◆ **Material to process**:
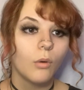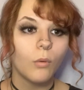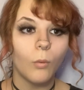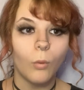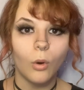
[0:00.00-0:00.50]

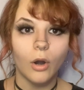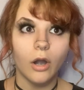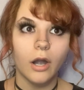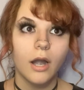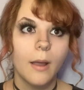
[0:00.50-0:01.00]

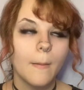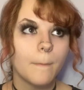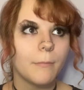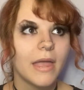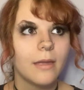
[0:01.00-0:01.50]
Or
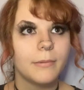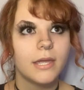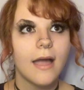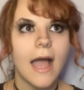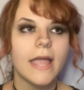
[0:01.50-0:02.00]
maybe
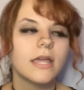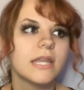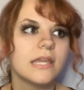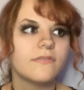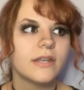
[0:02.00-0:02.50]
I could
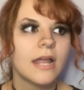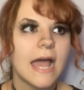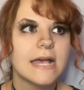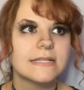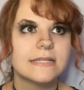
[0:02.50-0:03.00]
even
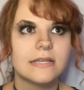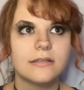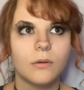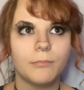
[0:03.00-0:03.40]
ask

==

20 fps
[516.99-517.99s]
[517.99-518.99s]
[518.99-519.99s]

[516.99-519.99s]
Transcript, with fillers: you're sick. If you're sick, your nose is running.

--

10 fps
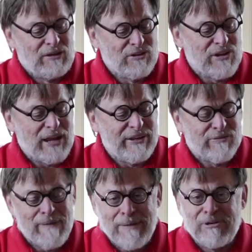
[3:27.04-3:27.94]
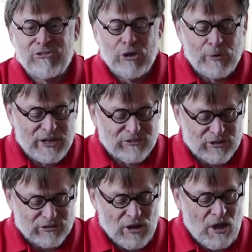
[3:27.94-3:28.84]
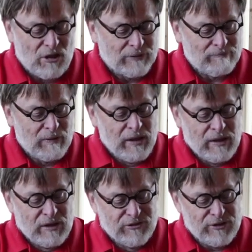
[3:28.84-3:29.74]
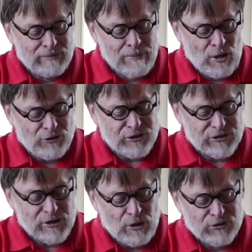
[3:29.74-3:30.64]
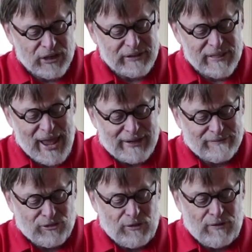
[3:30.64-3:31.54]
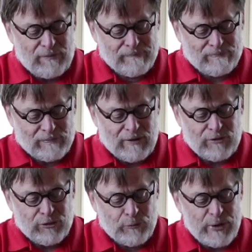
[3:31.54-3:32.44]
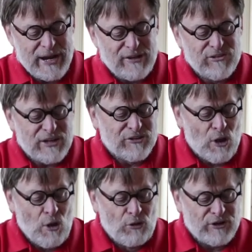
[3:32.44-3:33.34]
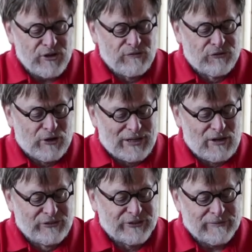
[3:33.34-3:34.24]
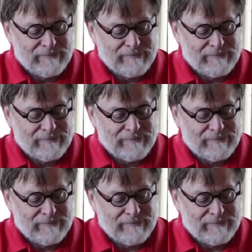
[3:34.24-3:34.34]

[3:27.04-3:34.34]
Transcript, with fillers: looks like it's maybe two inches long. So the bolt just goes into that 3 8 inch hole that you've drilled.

◆ **About this task**:
Wherever the string "fillers" appears in the data above, copy the line it sits in.

◆ **Result of this task**:
Transcript, with fillers: you're sick. If you're sick, your nose is running.
Transcript, with fillers: looks like it's maybe two inches long. So the bolt just goes into that 3 8 inch hole that you've drilled.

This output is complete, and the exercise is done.